無線士、近い奴を片っ端から向かわせろ! 」
「りょ、了解! 」
「これ以上時間がかかればどうなるか分からん!
総員、俺の賭けに乗ってくれ! 」
日が落ち、夜が来て、また日が昇り、そして、また日が堕ちようとしている。
だが、まだ落ち切ってはいない。
兵士達はそれが沈む前に、走り出した。
その先に、希望があると信じて。
数分後、別動隊から無線が入った。
「報告です!
劣化して崩落した歩道の底に、何者かが落下したようです! 暗くてよくわかりませんが、特徴はシルヴィア嬢が来ていたコートと合致します。

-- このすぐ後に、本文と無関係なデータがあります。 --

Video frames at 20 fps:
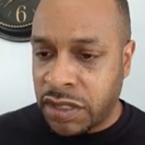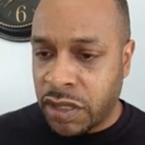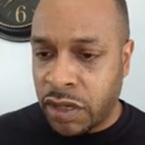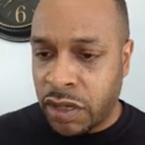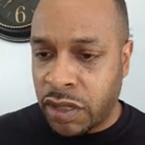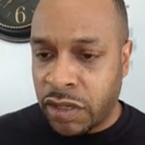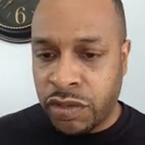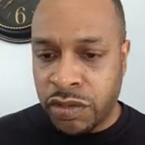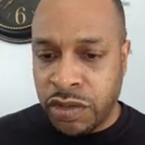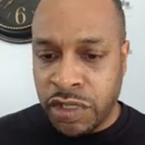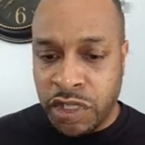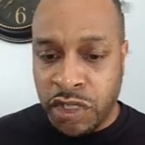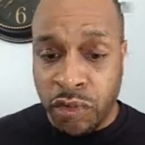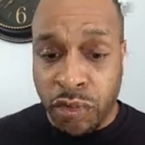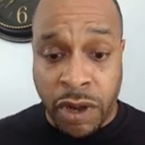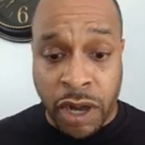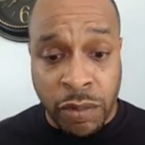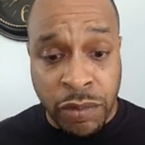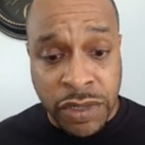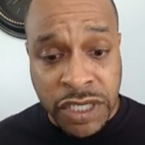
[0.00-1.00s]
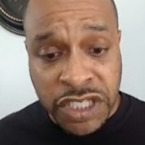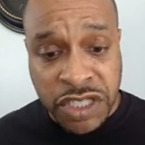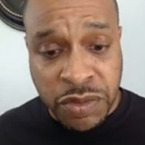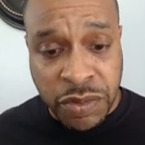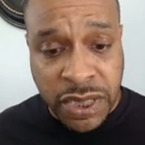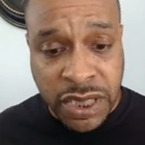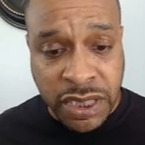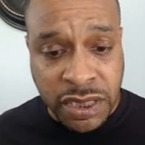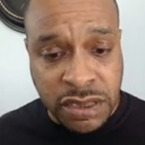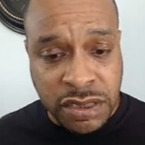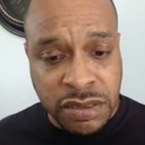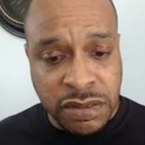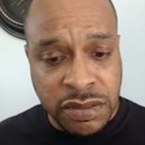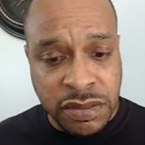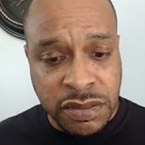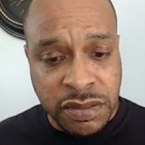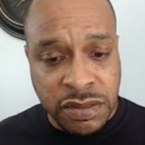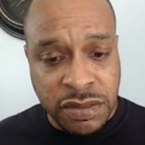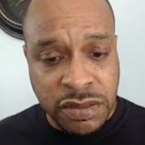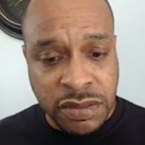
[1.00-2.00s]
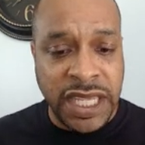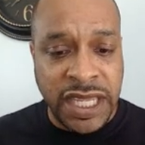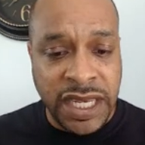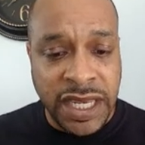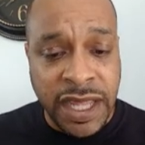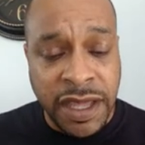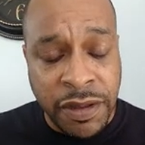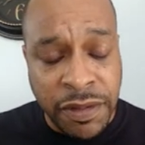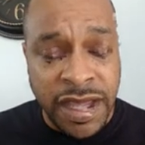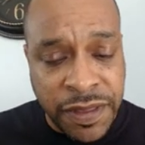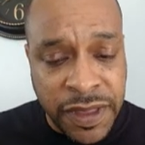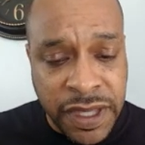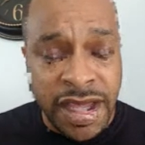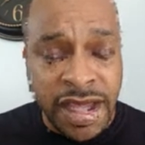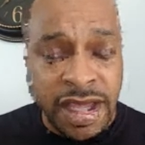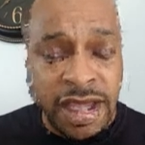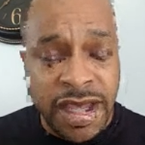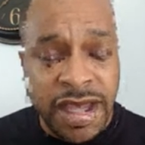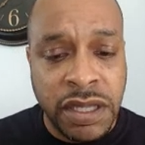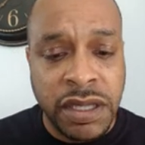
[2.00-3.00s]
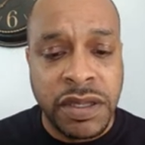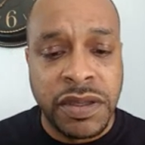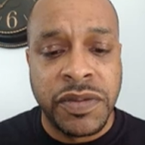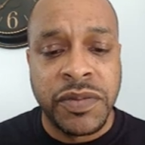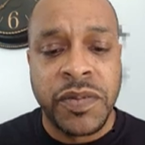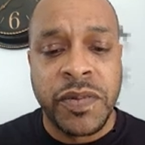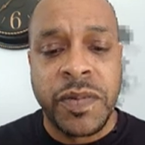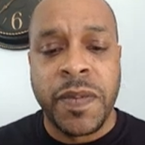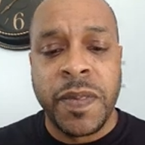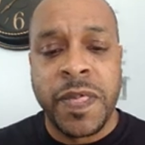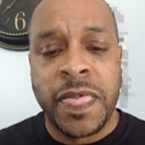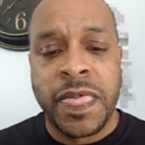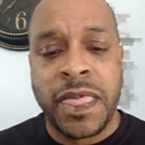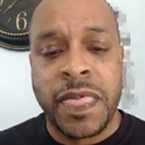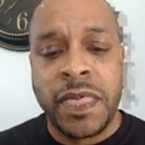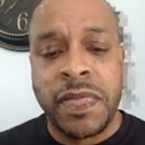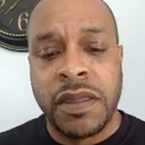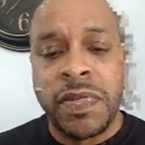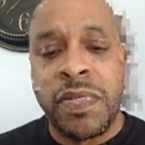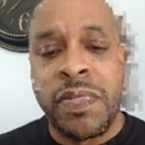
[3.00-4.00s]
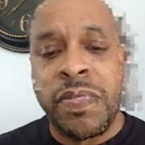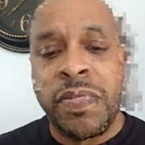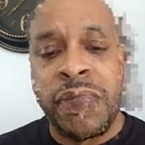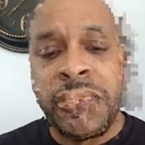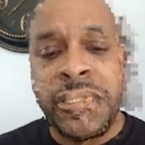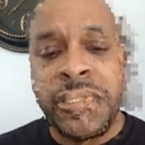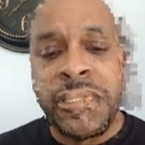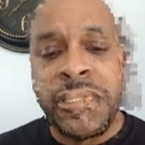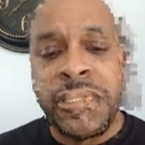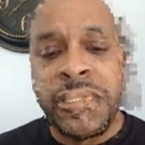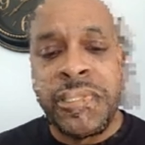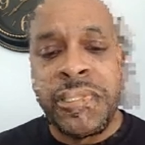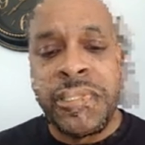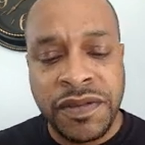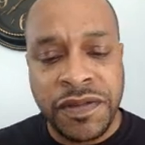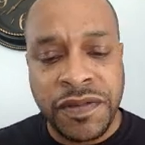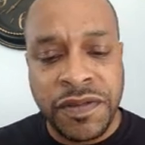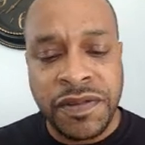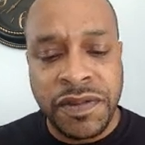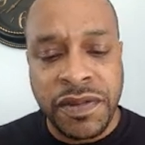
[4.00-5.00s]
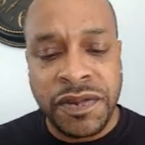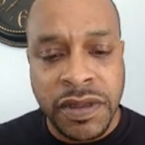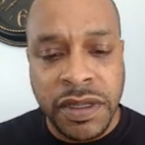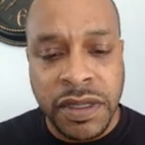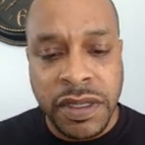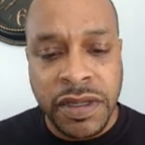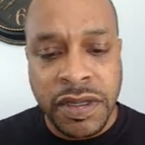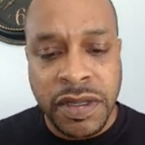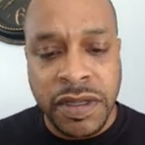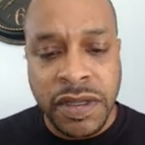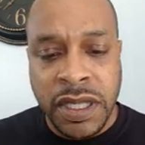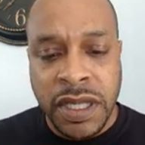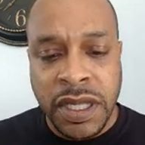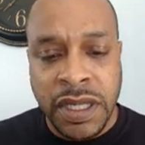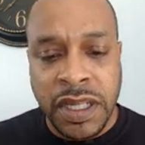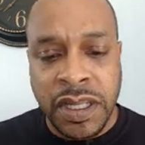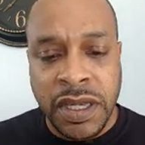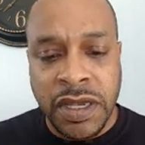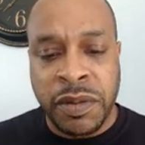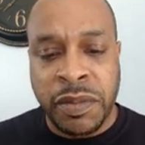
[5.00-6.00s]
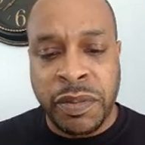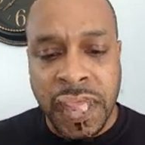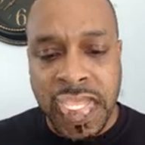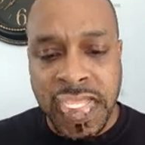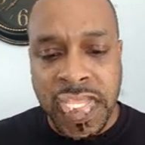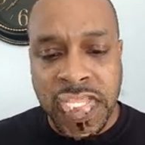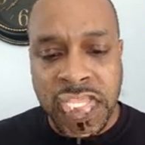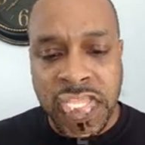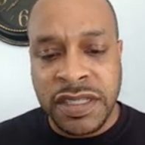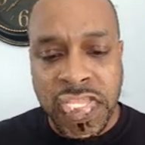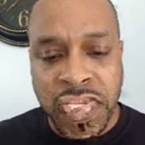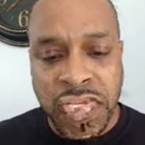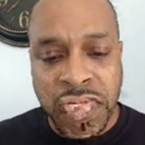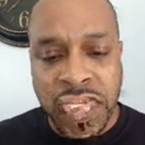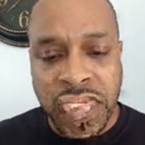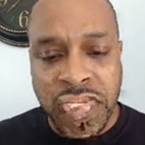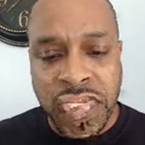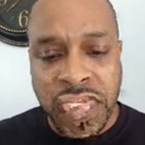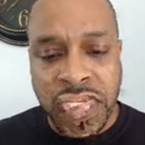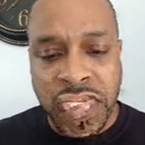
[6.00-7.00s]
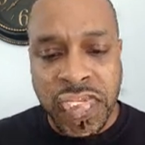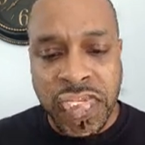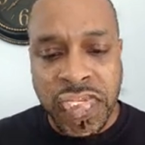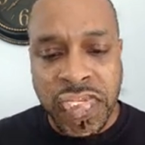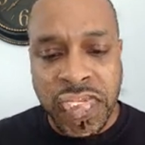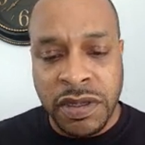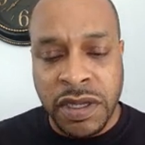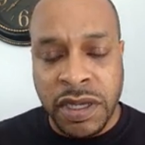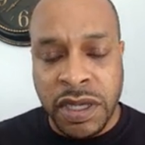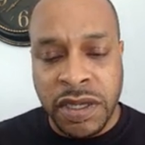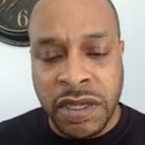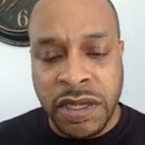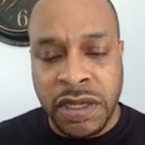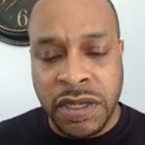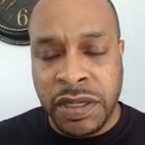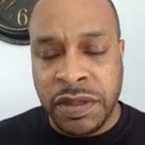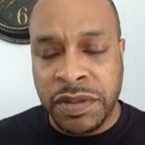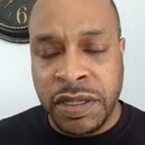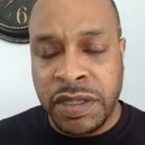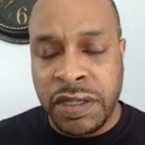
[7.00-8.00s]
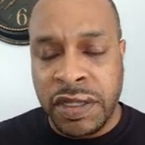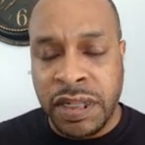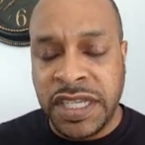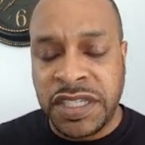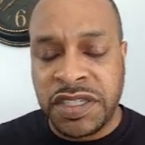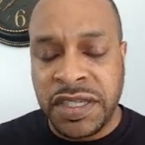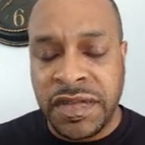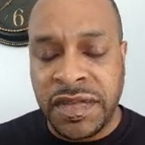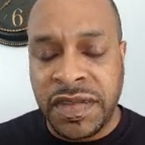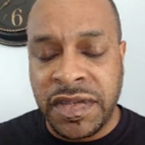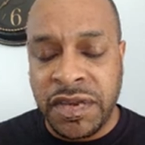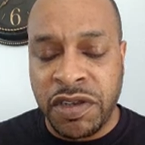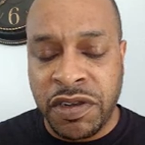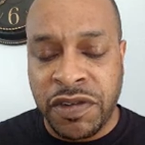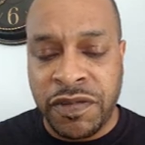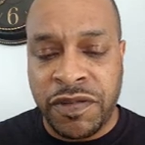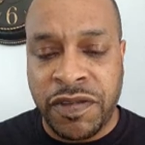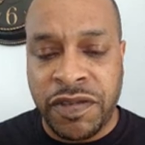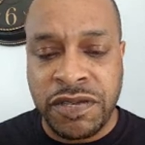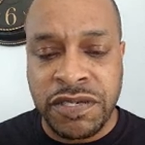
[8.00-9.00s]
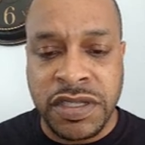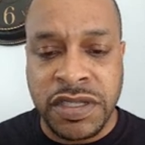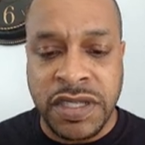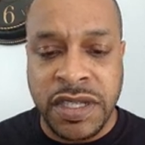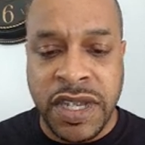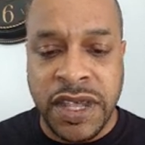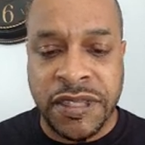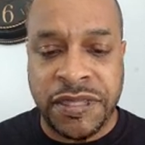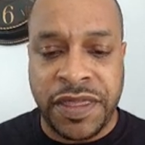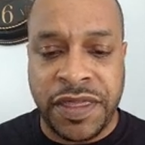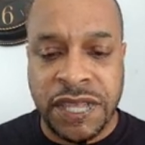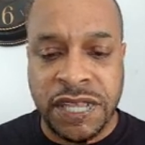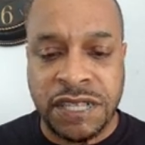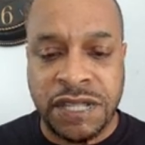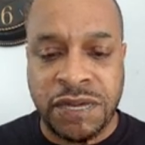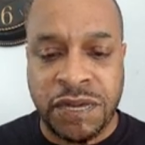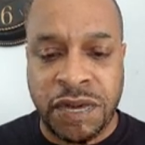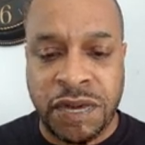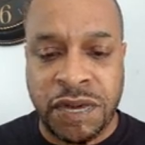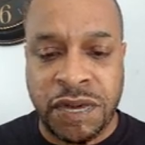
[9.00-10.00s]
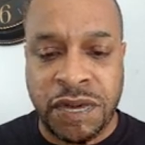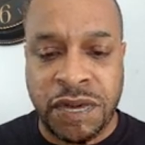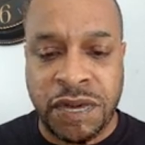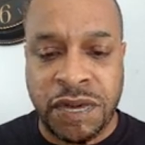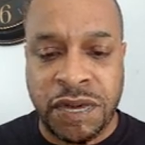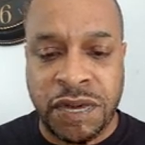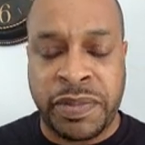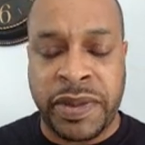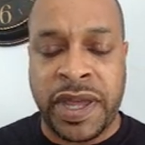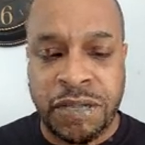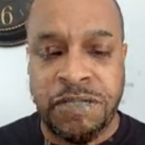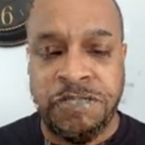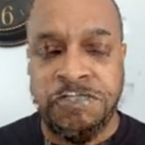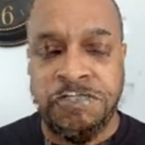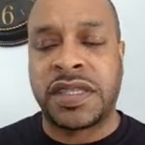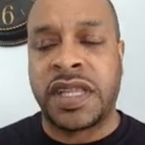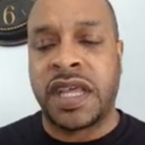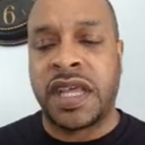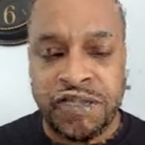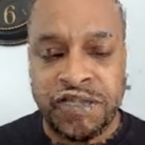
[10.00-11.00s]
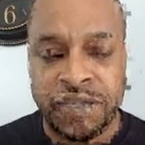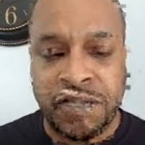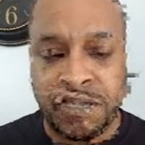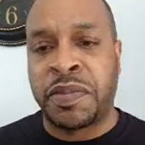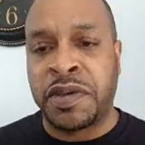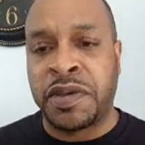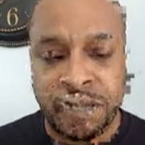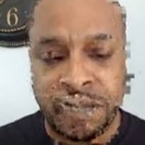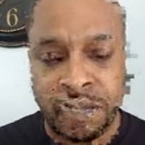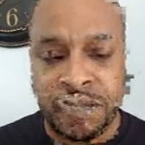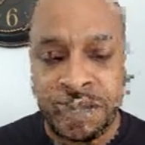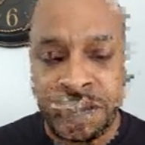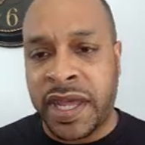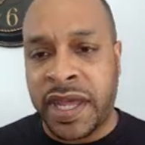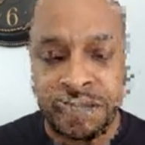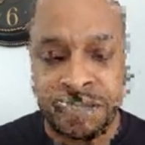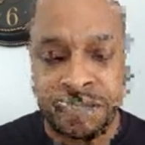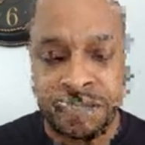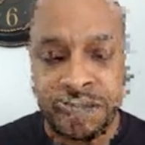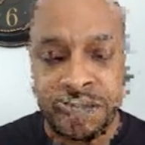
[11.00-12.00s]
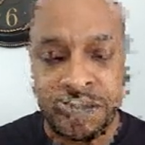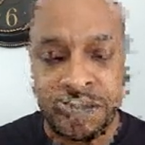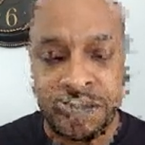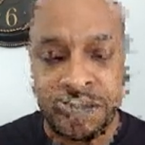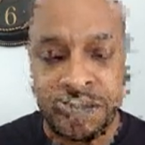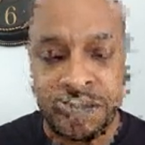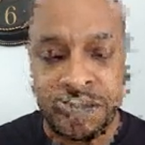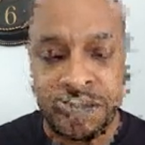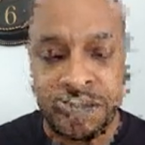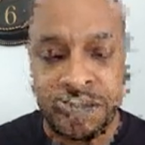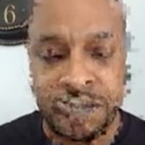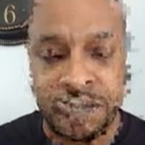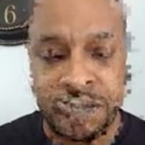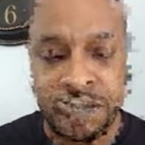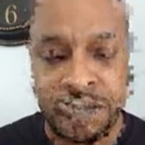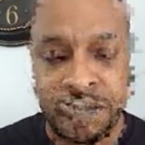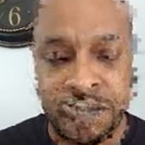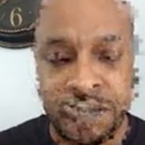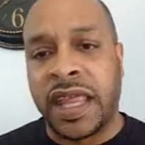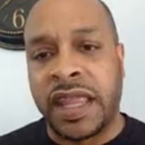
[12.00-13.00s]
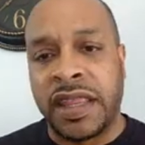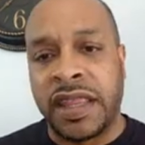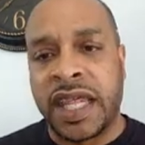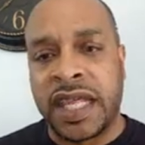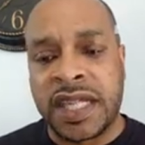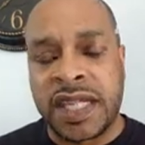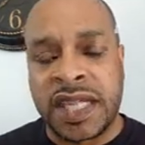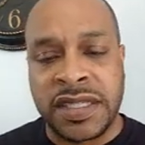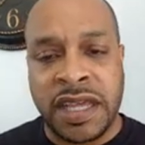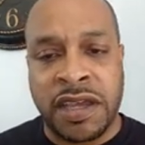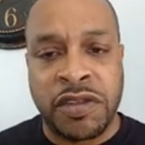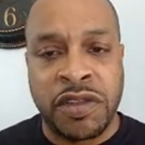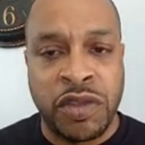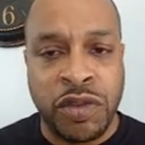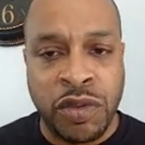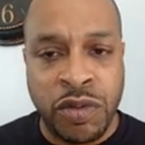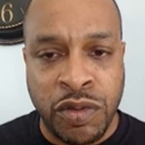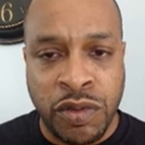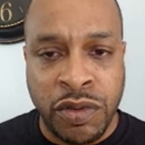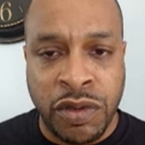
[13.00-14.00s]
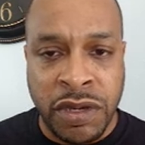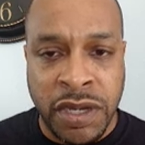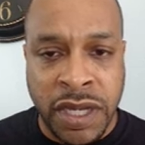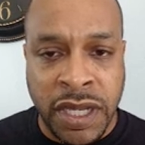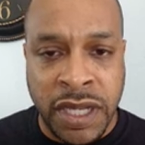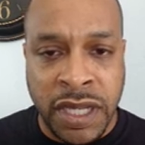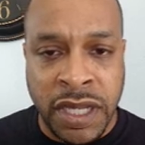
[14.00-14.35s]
So you are what you eat. Eat healthy, believe in the positive nature of the universe and that things will come to pass that are supposed to pass. And this is how you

まだ赤い血が付いているようにも見えます! 落下して間もないのかもしれません」
「女王の……!
死体の身柄は明確に判断できるか? 」
「いえ、コートの裾だけが見えています。
如何せん穴が深くて、潜って確かめるには……専門の高所機動隊でも半日は掛かりそうです」
「ただの罠か、足止めの可能性が高い!
だが、痕跡を残したな。
焦ってるんじゃないか、ジーク・アルト!
位置だけマークして、苛立ってるお偉いさんに報告してやれ! 」
どんな挫折や足止めにも挫けず、戦士たちは進み続ける。
だが、日は確実に堕ち始めていた。